Ocean Champions
- Official Logo
- Formation: 2003
- Headquarters: Capitola, California
- Location(s): Capitola and Washington, D.C.;

= Ocean Champions =

U.S. environmental organization

Ocean Champions, a 501(c)(4) environmental organization in the United States with a connected political action committee (Ocean Champions PAC), is the first national organization of its kind focused solely on oceans and ocean wildlife.

Their goal is to create a political environment where protecting and restoring the oceans is a national government priority.

They do this by helping to elect pro-ocean Congressional candidates and working to defeat the others. Ocean Champions engages with members of Congress to pass pro-ocean laws and shoot down bills that would harm the ocean.
Co-founder David Wilmot defines the organization as a "blue group", instead of a "green group" to emphasize its focus on the oceans. In 2016, for the first time in the history of the Peter Benchley Ocean Awards, an organization received Excellence in Policy Award. Ocean Champions and its Co-Founder, David Wilmot, Ph.D., were named that year's awardee.

==Organization==
Ocean Champions was founded by marine biologist, David Wilmot and environmental attorney Jack Sterne in 2003. Currently (2011), David Wilmot is the group’s President and the Executive Director is Mike Dunmyer. The group is headquartered on the west coast in Capitola, California, and has since added an office on the east coast in Delaware.

On Earth Day 2011, Ocean Champions was recognized as a certified Monterey Bay Area Green Business.

==Political action==
Some of the issues that Ocean Champions has lobbied in Congress include: harmful algal blooms, ending over-fishing, national ocean policy (OCEANS-21), national endowment for the oceans, offshore oil drilling, water pollution prevention and ocean acidification.

Ocean Champions has supported over 50 Congressmen/women since the 109th United States Congress election in 2004. Ocean Champions works with both Democrats and Republicans.

Ocean Champions supported Rep. Farr and worked to defeat re-election of Representative Richard Pombo in 2006.

From 2004 to 2014, Ocean Champions has had an 86% success rate of endorsed candidates winning their respective elections. In 2014 Ocean Champions defeated Ocean Enemy #1 Steve Southerland and support 68 champions serving in the 114th Congress.

===Ocean topics===
Though young, Ocean Champions has already achieved several legislative victories, and that influence continues to grow. Ocean Champions was a major player in the re-authorization of a stronger Magnuson-Stevens Fisheries Management Law, and helped defeat a farm bill amendment that would have exacerbated over-fishing.

Key Champions in Congress helped protect the moratorium on new oil drilling off our coasts in 2006 and 2007 and led the efforts in holding BP accountable in 2010.

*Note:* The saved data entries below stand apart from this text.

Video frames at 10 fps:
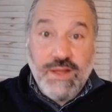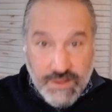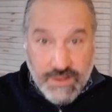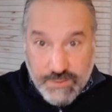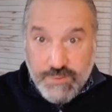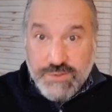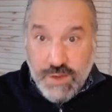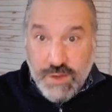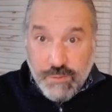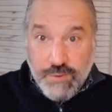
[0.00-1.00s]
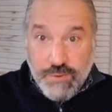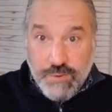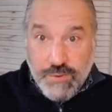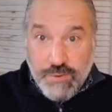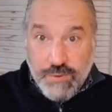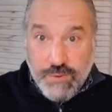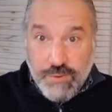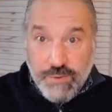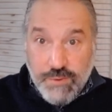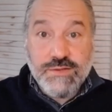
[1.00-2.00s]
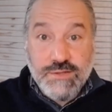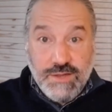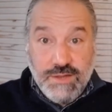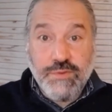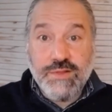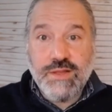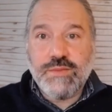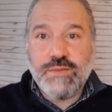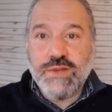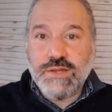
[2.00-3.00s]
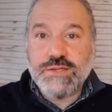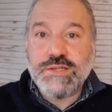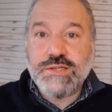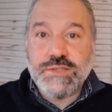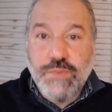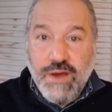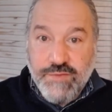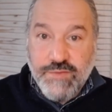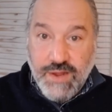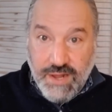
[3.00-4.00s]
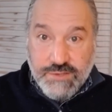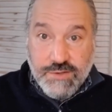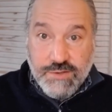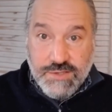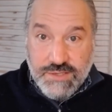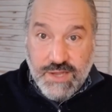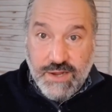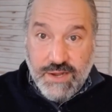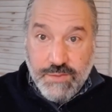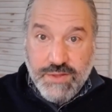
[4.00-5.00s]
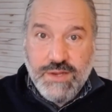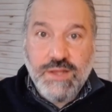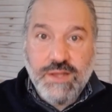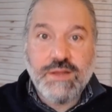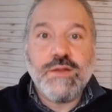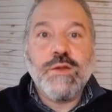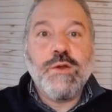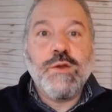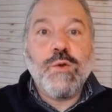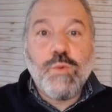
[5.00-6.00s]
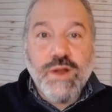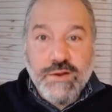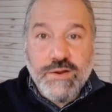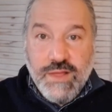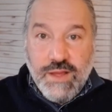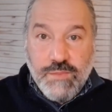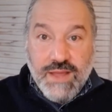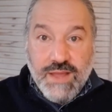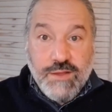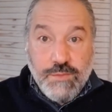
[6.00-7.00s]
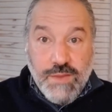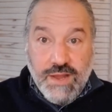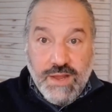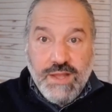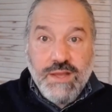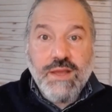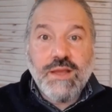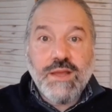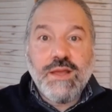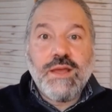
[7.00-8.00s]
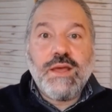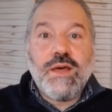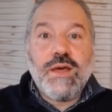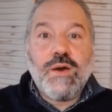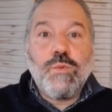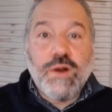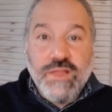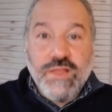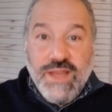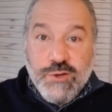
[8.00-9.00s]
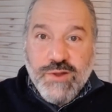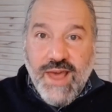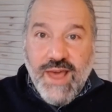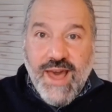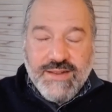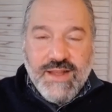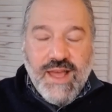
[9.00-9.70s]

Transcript: And I do use that word business deliberately because this is about financial sustainability. Where do they make their money? What are they good at?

Ocean Champions played a key role in obtaining the President’s Executive Order for a National Ocean Policy. Also in 2010, the organization led the charge on a House bill to reduce toxic algae blooms and ocean dead zones that passed the House, but just missed passing the Senate. This bill enjoys bipartisan support and has good prospects in 2011.

In the 112th Congress, Ocean Champions are focusing on a number of ecosystem issues, including ending over-fishing, reducing coastal water pollution and protecting coral reefs, such as through the introduction of The National Endowment for the Oceans, Coasts, and Great Lakes Act. This proposal is meant to preserve the ecosystems that coastal communities and economies depend on.